**EXERCISE OBJECTIVE**:
Take every line containing "Transcript" out of the records.

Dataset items
*****

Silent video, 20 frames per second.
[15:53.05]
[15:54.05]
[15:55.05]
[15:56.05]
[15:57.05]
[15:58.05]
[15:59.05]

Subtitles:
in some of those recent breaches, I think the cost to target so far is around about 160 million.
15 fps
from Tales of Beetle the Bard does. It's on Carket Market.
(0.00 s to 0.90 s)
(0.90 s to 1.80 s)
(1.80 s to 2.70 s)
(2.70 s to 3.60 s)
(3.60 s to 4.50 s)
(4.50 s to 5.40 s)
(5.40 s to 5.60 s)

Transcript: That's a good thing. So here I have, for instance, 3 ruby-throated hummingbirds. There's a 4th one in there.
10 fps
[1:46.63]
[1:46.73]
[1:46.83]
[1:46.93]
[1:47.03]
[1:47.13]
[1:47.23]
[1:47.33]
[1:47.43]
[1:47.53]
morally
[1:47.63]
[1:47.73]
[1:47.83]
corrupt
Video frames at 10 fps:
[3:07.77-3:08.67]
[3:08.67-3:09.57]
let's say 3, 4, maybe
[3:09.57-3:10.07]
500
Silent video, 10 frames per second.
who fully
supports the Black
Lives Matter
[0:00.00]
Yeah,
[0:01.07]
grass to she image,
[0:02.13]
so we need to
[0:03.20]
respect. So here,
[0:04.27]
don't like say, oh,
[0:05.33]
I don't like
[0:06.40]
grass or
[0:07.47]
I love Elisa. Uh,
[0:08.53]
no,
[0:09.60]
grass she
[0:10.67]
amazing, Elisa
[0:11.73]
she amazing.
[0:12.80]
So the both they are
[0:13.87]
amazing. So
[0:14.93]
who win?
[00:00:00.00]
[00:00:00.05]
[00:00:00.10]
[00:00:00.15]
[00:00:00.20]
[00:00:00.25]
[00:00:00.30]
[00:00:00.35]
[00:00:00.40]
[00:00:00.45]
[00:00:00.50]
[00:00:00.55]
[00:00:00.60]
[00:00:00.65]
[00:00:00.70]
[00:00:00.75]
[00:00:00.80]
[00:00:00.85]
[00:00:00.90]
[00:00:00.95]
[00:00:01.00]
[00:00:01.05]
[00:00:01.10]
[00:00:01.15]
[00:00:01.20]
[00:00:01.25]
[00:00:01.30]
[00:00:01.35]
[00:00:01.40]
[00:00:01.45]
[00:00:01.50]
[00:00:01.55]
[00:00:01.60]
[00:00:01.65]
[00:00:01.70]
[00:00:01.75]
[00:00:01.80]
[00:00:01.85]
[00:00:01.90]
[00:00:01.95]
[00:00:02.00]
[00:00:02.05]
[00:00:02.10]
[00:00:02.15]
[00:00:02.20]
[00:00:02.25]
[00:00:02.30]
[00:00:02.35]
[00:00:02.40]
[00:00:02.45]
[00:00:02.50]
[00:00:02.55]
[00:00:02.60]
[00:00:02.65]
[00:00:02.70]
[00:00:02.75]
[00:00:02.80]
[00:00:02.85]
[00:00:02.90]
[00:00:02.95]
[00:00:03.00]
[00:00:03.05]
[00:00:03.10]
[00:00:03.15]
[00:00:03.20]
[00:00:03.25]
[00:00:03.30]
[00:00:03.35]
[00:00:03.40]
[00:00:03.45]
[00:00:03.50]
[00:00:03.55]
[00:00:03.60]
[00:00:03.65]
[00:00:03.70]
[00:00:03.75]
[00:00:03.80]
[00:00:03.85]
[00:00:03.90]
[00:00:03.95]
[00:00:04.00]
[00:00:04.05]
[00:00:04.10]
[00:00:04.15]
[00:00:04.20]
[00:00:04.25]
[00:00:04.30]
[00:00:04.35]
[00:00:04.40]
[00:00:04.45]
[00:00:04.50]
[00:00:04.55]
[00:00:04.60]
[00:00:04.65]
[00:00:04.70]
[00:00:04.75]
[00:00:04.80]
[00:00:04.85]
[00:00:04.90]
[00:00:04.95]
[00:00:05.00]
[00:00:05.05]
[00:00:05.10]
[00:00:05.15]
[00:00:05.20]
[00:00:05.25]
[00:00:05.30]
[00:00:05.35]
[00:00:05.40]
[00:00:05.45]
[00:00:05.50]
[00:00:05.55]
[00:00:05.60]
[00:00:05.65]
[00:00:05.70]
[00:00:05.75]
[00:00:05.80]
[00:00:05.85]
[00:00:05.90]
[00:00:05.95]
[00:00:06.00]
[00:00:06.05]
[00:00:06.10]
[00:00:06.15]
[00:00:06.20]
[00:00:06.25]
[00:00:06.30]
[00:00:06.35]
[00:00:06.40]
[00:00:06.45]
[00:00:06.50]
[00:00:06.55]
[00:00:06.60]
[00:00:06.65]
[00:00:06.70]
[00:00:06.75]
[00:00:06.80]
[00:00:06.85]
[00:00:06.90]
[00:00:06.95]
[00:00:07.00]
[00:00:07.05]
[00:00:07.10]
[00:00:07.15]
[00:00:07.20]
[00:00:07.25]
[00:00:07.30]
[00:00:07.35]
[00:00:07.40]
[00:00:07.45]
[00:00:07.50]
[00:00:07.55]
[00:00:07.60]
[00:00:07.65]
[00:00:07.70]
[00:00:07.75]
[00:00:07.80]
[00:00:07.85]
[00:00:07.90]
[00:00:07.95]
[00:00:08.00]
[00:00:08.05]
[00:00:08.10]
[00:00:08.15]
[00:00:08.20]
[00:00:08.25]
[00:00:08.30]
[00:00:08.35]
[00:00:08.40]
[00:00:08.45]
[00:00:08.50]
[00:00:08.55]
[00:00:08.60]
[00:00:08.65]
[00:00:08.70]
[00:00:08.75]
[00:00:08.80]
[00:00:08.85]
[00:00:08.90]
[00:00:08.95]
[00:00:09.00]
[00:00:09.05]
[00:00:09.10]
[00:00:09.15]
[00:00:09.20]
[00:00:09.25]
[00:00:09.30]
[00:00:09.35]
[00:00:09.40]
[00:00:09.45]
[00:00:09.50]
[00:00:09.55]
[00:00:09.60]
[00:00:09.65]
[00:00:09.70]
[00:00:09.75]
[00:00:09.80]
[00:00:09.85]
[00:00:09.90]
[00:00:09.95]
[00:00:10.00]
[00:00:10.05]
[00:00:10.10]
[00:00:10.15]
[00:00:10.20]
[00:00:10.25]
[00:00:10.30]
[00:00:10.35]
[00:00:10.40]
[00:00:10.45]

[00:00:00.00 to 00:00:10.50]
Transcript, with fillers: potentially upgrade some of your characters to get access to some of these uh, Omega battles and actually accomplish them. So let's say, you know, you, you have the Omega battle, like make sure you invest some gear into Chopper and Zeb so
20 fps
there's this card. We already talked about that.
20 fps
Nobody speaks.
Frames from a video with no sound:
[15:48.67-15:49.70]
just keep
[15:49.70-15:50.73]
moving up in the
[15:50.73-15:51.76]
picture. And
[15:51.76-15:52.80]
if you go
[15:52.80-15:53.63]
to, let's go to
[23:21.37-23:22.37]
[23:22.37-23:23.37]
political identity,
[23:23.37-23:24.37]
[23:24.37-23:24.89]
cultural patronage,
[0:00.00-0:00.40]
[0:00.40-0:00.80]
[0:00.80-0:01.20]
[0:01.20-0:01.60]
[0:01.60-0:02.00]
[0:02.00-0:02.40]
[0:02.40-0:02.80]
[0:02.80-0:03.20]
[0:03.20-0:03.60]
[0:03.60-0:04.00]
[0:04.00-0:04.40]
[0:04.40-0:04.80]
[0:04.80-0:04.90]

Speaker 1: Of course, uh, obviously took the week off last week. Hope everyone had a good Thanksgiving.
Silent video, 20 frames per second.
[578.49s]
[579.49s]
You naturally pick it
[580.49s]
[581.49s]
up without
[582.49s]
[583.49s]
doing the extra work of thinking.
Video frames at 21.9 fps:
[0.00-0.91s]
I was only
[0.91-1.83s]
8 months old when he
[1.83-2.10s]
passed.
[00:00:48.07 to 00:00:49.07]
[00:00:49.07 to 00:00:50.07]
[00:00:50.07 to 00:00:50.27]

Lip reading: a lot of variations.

*****

**RESPONSE TO THIS TASK**:
Transcript: That's a good thing. So here I have, for instance, 3 ruby-throated hummingbirds. There's a 4th one in there.
Transcript, with fillers: potentially upgrade some of your characters to get access to some of these uh, Omega battles and actually accomplish them. So let's say, you know, you, you have the Omega battle, like make sure you invest some gear into Chopper and Zeb so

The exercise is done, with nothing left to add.